Archive for the ‘moostrax’ Category.

MySQL and partitioning tables with millions of rows

The Problem

I’ve been running a mobile GPS tracking service, MoosTrax (formerly BlackBerry Tracker), for a few years and have encountered a large amount of data in the process.

A user’s phone sends its location to the server and it is stored in a MySQL database. Each “location” entry is stored as a single row in a table.

Right now there are approximately 12 million rows in the location table, and things are getting slow now, as a full table scan can take ~3-4 minutes on my limited hardware. This means that if a user is pulling a location from history it could potentially block all other users (as the table is locked) access to the site until the query is complete.

Partitioning

Partitioning allows you to store parts of your table in their own logical space. With partitioning, you want to divide up your rows based on how you access them. If you partition your rows and you are still hitting all the partitions, it does you no good. The goal is that when you query, you will only have to look at a subset of the data to get a result, and not the whole table.

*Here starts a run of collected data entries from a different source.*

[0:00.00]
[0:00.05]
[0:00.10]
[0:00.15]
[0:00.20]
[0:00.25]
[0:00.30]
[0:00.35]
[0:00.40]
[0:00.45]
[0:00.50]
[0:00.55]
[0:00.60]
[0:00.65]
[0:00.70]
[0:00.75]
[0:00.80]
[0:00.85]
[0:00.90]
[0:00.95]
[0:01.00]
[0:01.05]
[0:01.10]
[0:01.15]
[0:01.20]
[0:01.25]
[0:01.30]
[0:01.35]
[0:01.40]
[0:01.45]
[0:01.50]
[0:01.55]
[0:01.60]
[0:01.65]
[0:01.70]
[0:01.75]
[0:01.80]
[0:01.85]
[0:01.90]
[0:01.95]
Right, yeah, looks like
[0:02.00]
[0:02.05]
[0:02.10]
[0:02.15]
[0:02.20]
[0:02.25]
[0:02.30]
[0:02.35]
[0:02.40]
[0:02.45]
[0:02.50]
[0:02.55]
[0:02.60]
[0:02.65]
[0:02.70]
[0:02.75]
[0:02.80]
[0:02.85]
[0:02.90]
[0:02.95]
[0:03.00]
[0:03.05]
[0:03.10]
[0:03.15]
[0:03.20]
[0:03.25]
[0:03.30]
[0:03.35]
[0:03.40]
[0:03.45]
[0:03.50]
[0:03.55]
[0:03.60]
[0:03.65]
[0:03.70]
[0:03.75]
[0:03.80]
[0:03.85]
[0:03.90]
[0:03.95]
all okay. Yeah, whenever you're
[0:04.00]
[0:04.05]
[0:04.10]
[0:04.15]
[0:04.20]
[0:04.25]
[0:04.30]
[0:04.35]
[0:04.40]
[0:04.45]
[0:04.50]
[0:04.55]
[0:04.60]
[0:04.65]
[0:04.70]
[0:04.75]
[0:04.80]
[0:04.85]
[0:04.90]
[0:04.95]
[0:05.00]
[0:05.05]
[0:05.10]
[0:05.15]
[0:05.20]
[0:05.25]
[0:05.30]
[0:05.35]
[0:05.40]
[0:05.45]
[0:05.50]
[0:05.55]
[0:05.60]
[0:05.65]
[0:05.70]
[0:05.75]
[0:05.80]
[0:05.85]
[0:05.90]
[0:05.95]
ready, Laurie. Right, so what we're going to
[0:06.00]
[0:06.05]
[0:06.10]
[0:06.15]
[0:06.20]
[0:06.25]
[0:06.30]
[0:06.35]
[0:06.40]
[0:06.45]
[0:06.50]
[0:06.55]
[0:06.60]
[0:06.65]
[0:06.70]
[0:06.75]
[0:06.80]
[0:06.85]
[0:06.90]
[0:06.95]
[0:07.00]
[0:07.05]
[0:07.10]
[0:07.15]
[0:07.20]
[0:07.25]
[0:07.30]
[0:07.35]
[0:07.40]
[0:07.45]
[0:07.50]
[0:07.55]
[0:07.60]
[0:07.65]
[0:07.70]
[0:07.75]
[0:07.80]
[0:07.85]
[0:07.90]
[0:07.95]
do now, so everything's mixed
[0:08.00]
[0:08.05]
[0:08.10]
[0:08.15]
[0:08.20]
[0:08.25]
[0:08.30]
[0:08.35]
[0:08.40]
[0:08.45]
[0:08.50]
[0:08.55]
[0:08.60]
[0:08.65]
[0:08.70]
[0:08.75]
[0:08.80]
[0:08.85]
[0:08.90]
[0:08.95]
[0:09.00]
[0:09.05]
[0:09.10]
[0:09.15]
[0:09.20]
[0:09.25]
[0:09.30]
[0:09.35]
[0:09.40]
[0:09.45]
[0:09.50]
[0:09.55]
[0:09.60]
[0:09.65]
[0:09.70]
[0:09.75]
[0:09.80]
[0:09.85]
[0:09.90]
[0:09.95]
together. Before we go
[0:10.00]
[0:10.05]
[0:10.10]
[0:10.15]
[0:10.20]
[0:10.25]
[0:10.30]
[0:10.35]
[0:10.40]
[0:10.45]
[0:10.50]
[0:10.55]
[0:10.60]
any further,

There are various ways in MySQL to partition a database, such as:

  • RANGE – rows are partitioned based on the range of a column (i.e date, 2006-2007, 2007-20008, etc,.)
  • HASH – hashes a column and depending on the result of the hash, has a different partition
  • LIST, KEY

Choosing the partition type is important, so I looked at how my application looks up a user’s location.

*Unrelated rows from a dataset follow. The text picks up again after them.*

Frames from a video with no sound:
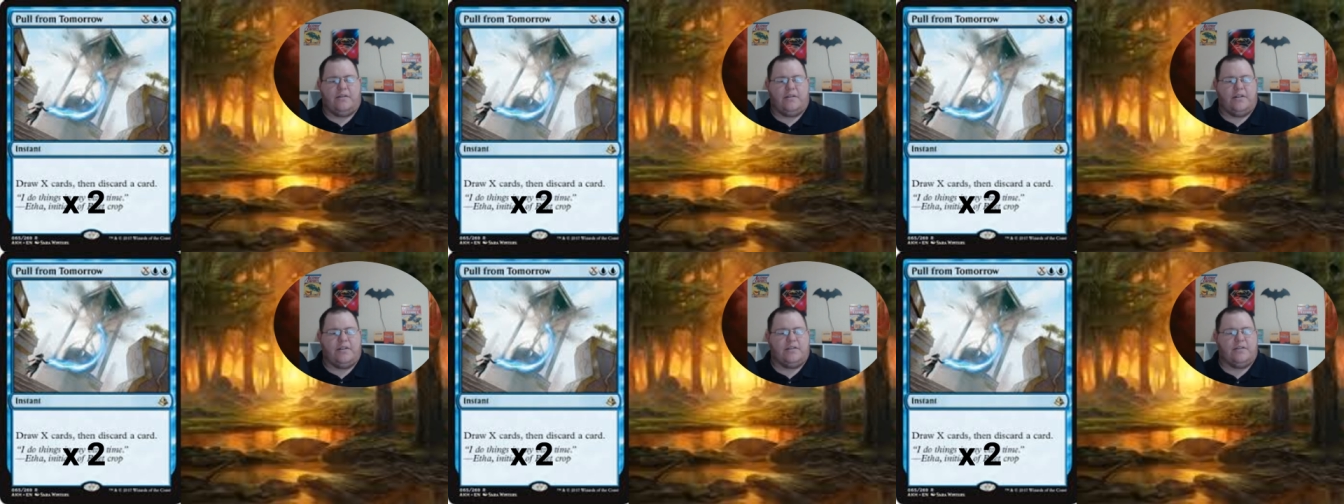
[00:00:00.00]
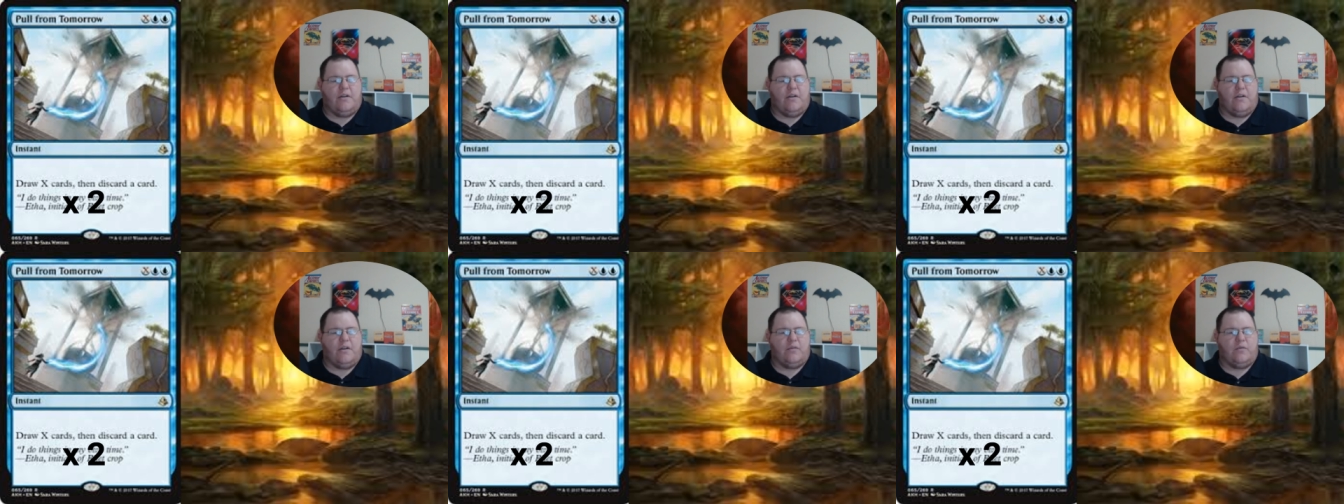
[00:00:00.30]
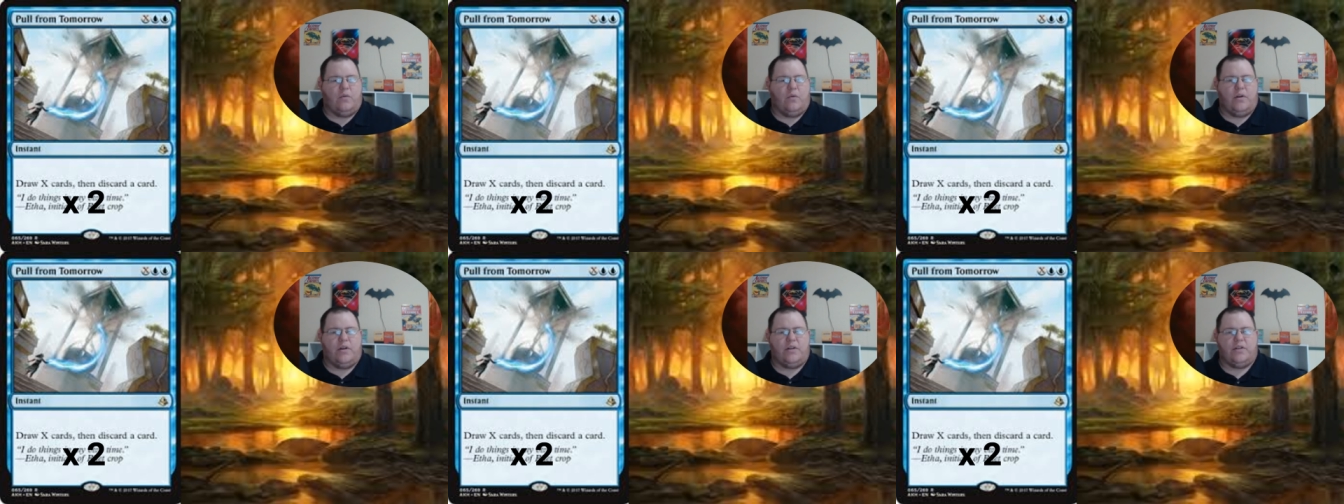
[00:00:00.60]
Discard
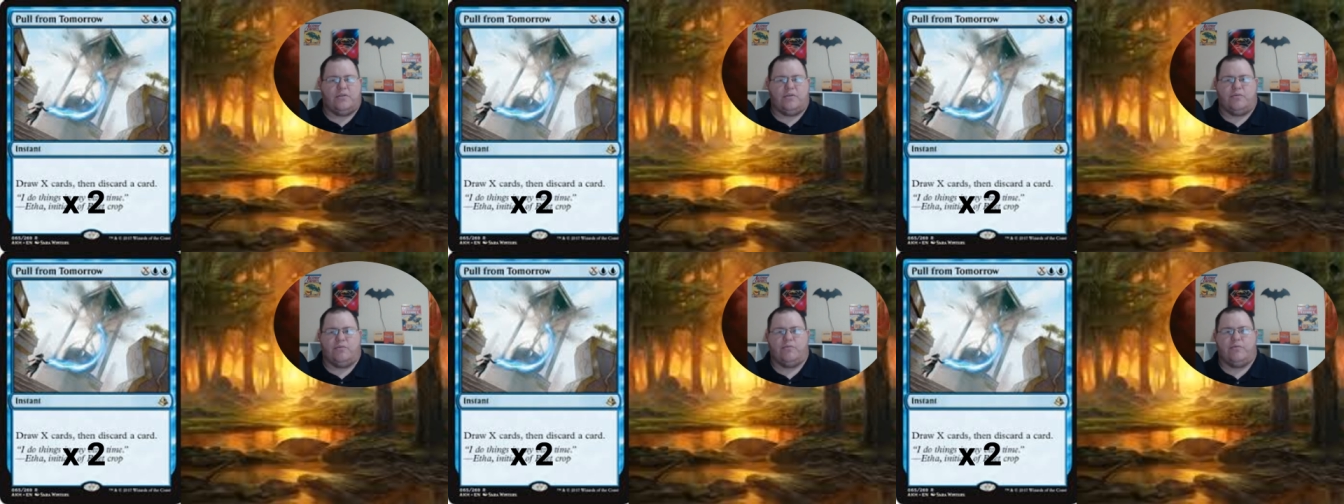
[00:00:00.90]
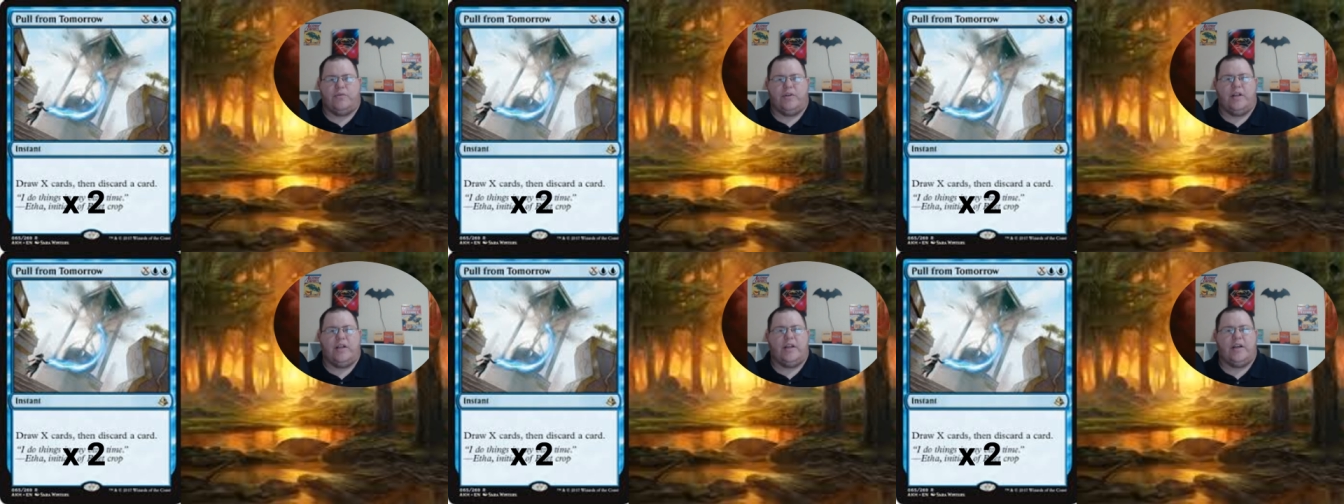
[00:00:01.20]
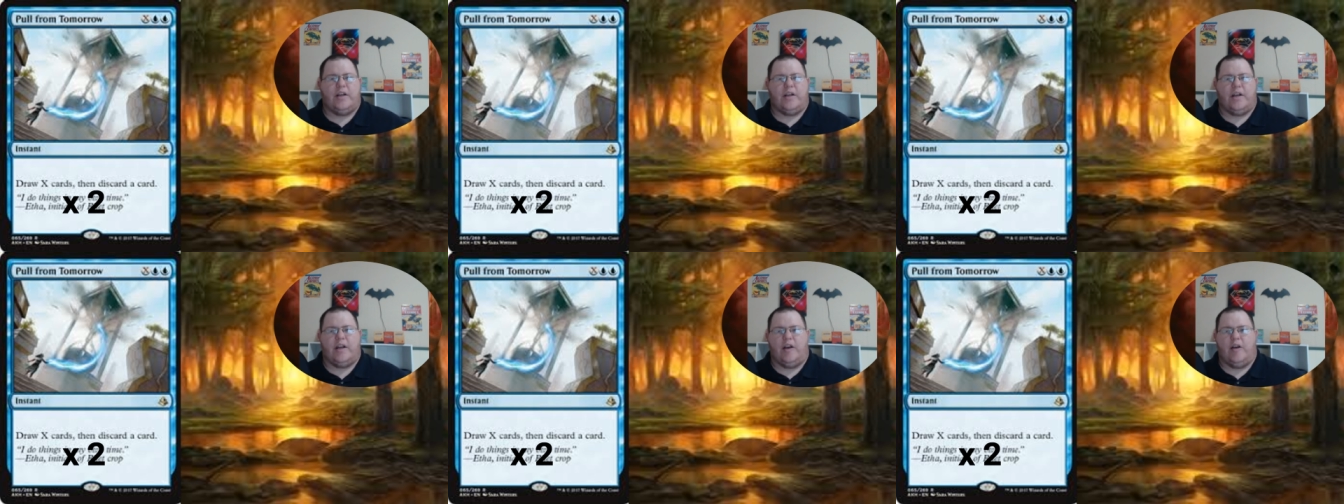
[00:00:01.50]
1 is really
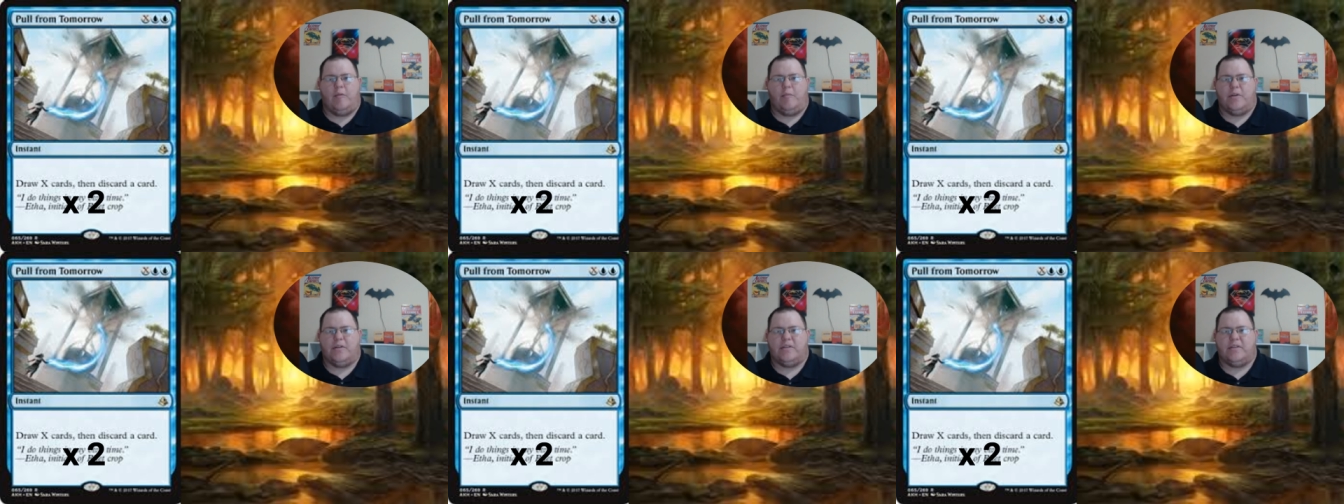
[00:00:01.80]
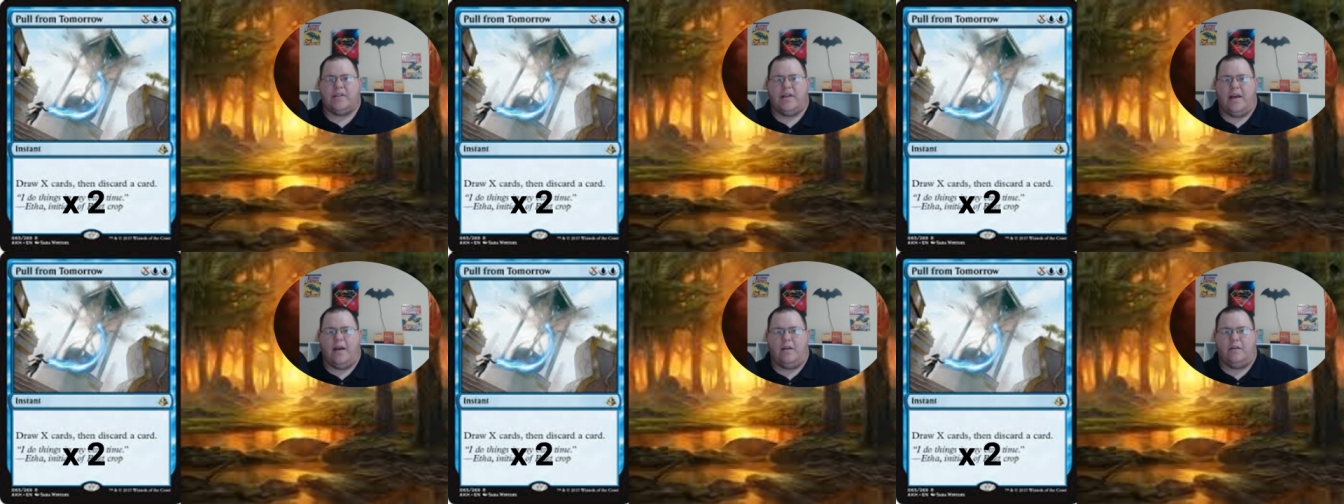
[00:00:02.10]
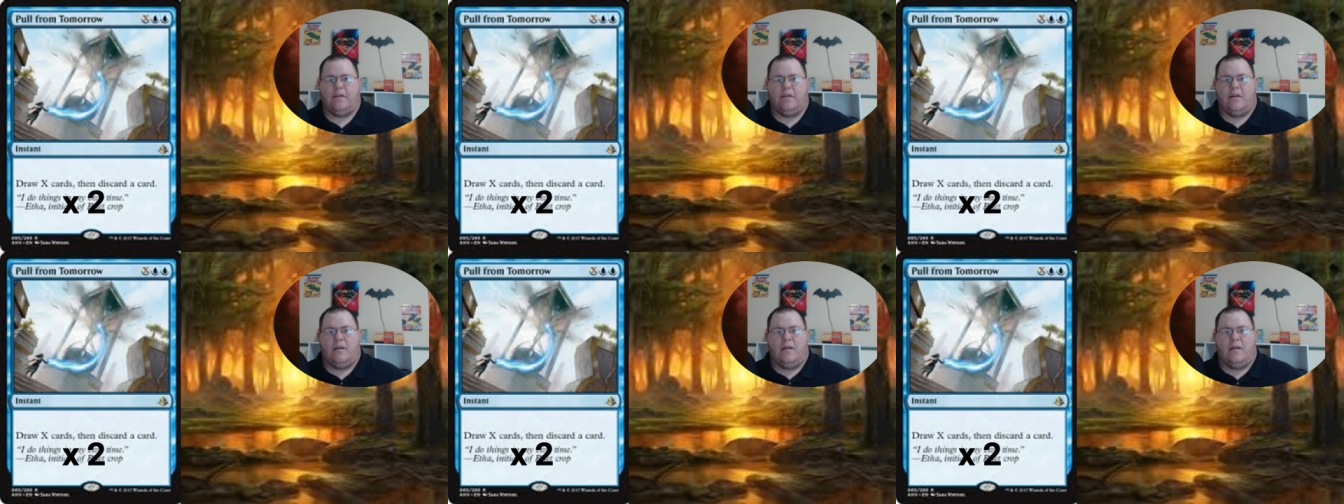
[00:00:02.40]
going to help us out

Getting a user’s current location

Location.find(:all, :conditions => {:device_id => @device.id}, :order => "date_added desc", :limit => 6)

Getting a users’s location history

Location.find(:all, :conditions => {:date_added => startdate.utc..enddate.utc, :device_id => @device.id}, :order => "date_added desc", :limit => 500)

At first, I thought about RANGE partitioning by date, and while I am using the date in my queries, it is very common for a query to have a very large date range, and that means it could easily span all partitions.

After a second look, it seemed that device_id might be the best, using the HASH partitioning type.

This means that all the locations would be partitioned equally by their device_id. This is great because MoosTrax is only looking at one device at a time, history or live tracking, and doesn’t aggregate the locations across devices or users.

Preparing to partition

First, to partition a table the column you want to partition by must be part of the primary key. I only had “id” in my primary key, so I modified it to include my partitioning column, device_id.

Drop the Primary Key

ALTER TABLE location DROP PRIMARY KEY

Partition the table

Now we are going to add our new primary key, and tell MySQL to partition, with HASH, by device_id. We also specify the option, partitions, to tell MySQL how many partitions we want it to use. I believe the limit is 1024.

ALTER TABLE location 
ADD PRIMARY KEY (id, device_id)
partition BY HASH(device_id)
partitions 200

FYI: Running the above may take a while depending on the size of your table.

Does it work?

MySQL has a command that we can run, explain partitions, that will let us specify a query, and MySQL will tell us if and how it is using partitioning to get the result.

Because we partitioned by device_id, let’s try a simple select with device_id in the where clause.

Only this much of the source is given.